だが、そのトドロキが「再起不能」と宣告されるほどの重傷を負ってしまう。ザンキは覚悟を決め、再び変身し、戦場へ戻る。しかし、無理を押した代償は大きく、激闘の末に力尽きてしまう。川面に顔を沈め、一糸まとわぬ姿で息絶えている彼の姿はあまりに無残であり、当時の視聴者に強烈なトラウマと衝撃を与えた。
しかし、物語はここで終わらない。死んだはずのザンキが、なぜか再び病院のベッドで横になっているトドロキの前に姿を現すのだ。実はザンキは生前、自身に禁断の「返魂の術」(命を落としても一時的に蘇るが、やがて魂が永遠の闇へ堕ちる危険な術)を施していた。その身を削っても、“弟子を支えたい”という、彼の“師”としての覚悟の現れであった。
ザンキはトドロキのリハビリに寄り添い、再び魔化魍が現れれば危険を承知で戦場に向かう。

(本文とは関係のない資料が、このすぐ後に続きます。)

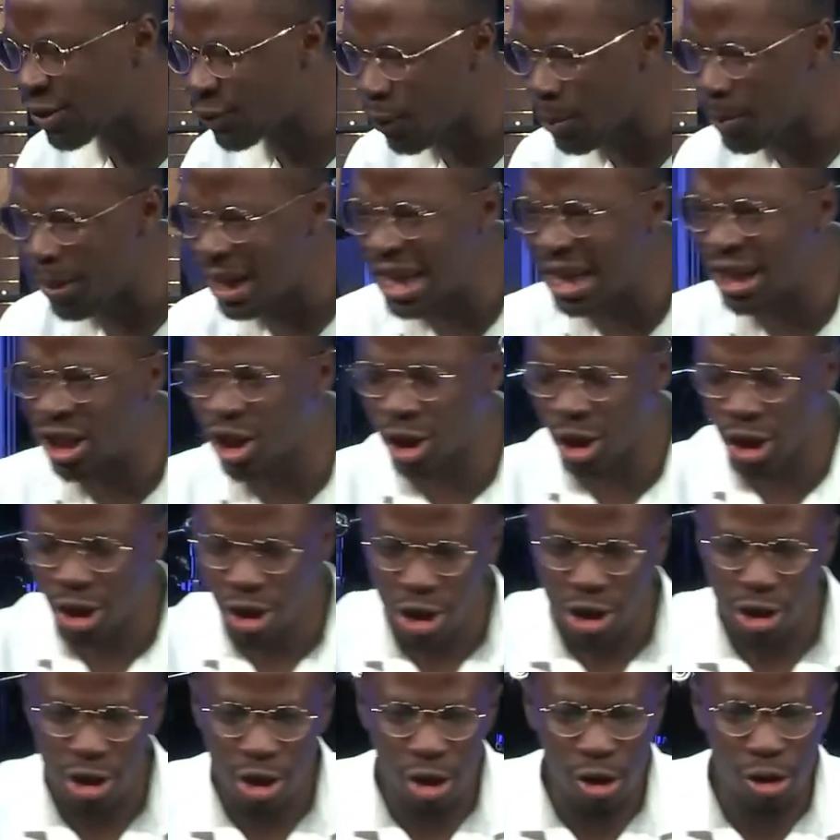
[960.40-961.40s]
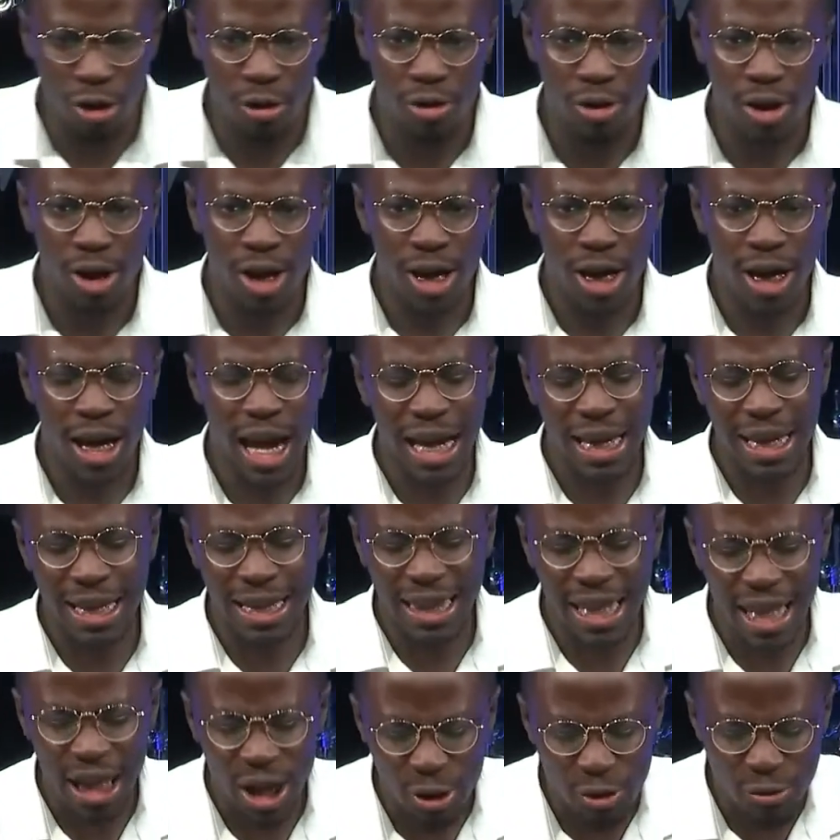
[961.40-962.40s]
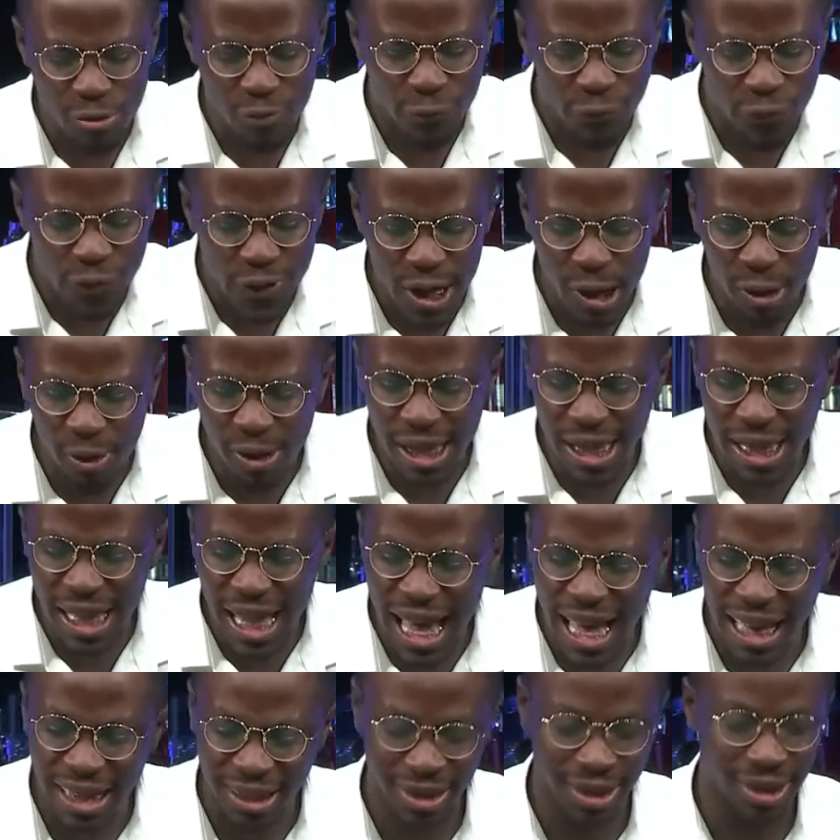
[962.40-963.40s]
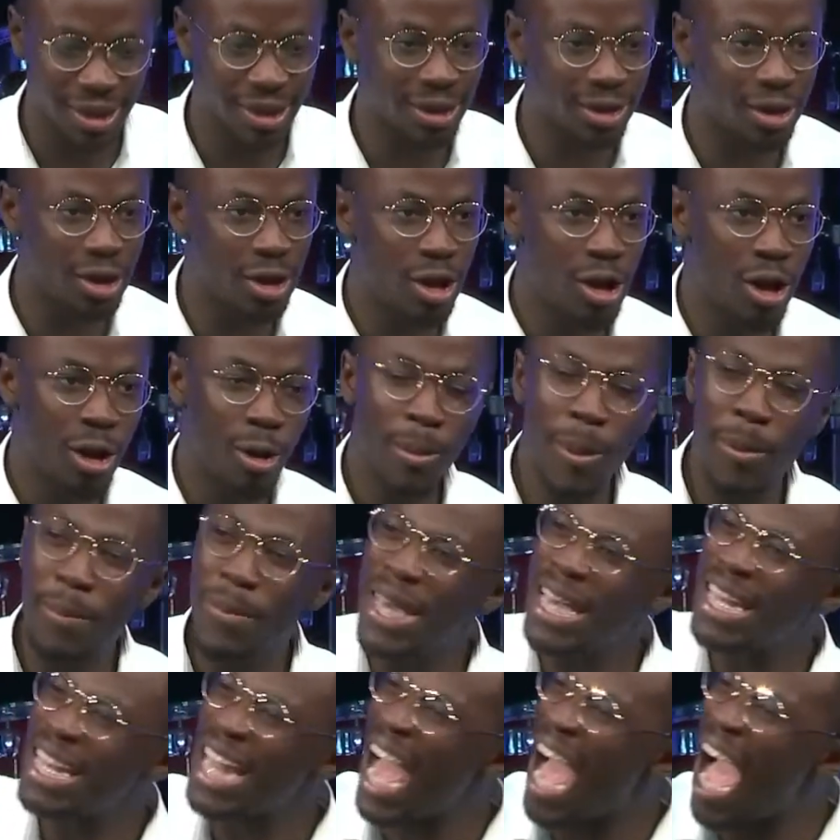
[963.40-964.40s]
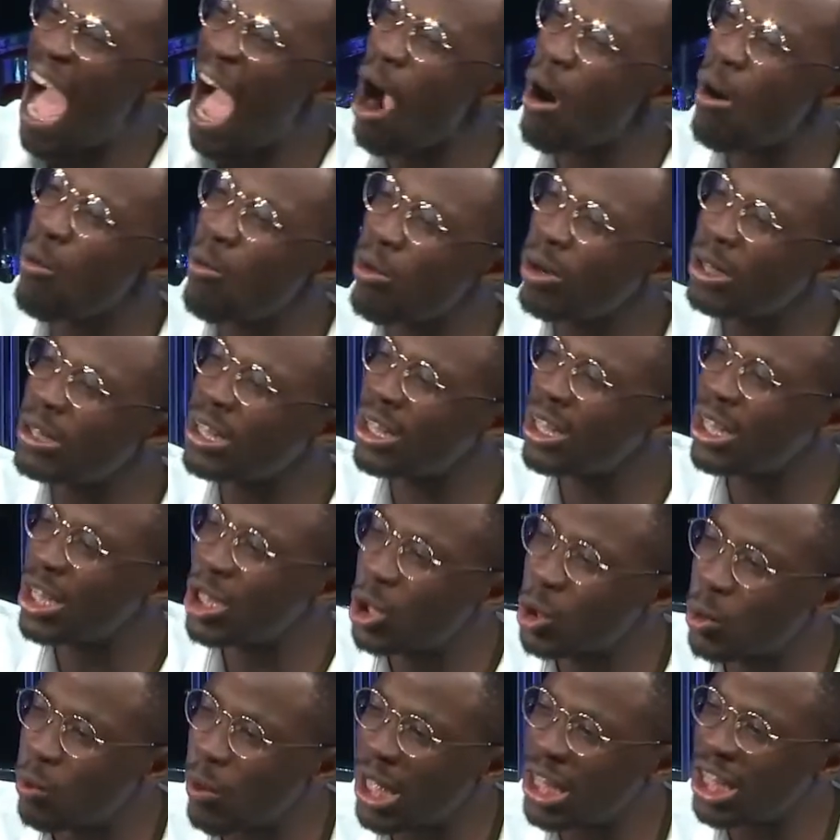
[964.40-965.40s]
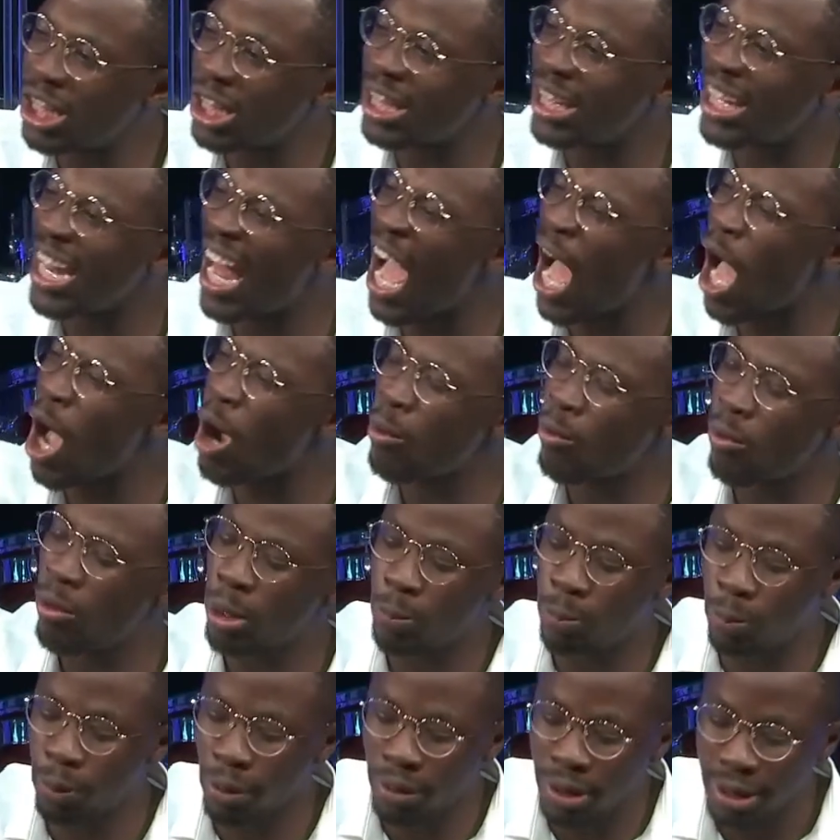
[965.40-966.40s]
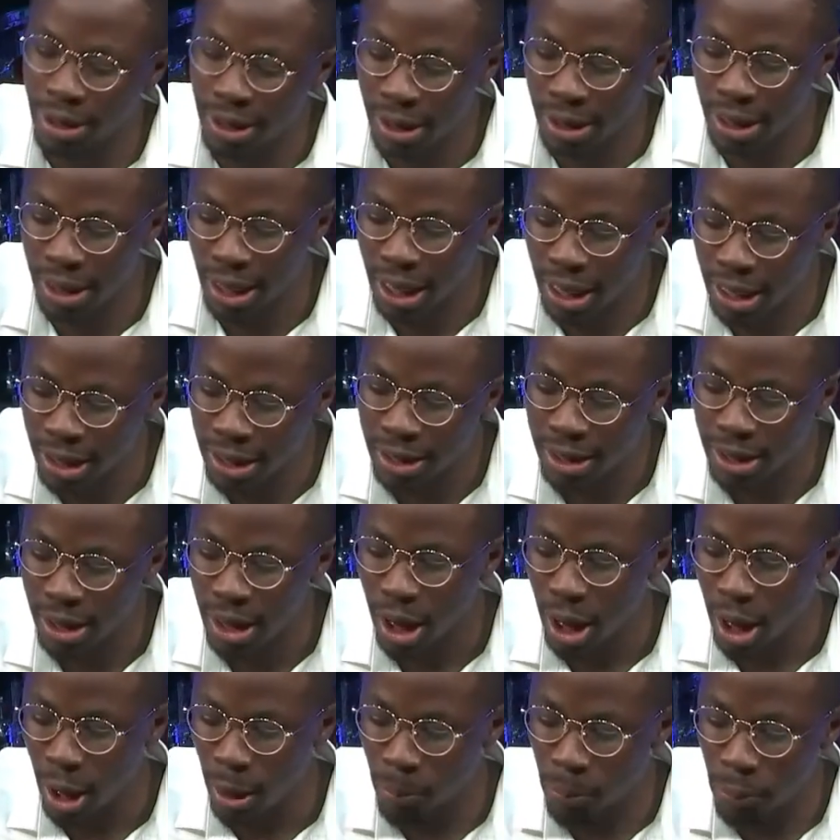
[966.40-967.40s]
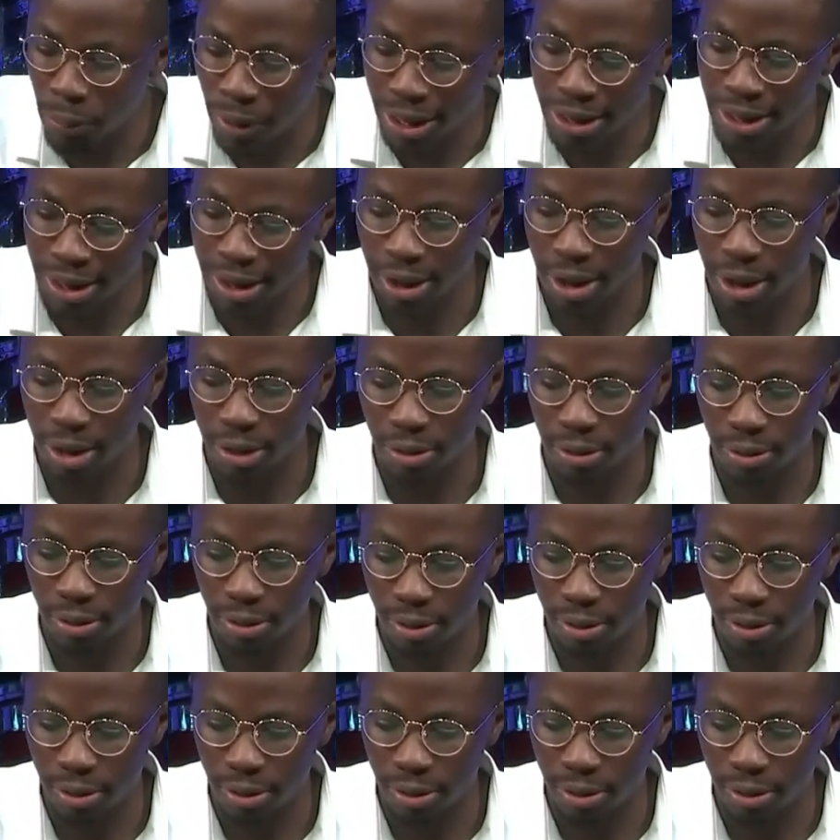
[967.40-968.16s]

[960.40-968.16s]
from an internal kind of thing. You would feel less. Or maybe an outward situation, an outward person is oppressing you.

その想いに応えるようにトドロキは奇跡的な復活を遂げ、2人は肩を並べて魔化魍を撃破。戦いの後におこなわれる2人恒例の「清めの儀式(演奏)」は、まさに師弟の絆を象徴する名場面である。
儀式を終え、トドロキが「もう大丈夫っすから……ありがとうございました」と深々と頭を下げたその瞬間、ザンキの姿はすでに消えていた。
最後の一瞬まで弟子を思いやり、その未来を託して永遠の闇へと消えていったザンキ。ヒーローである前に“師”であり続けた男の、生きざまが深く刻まれたエピソードである。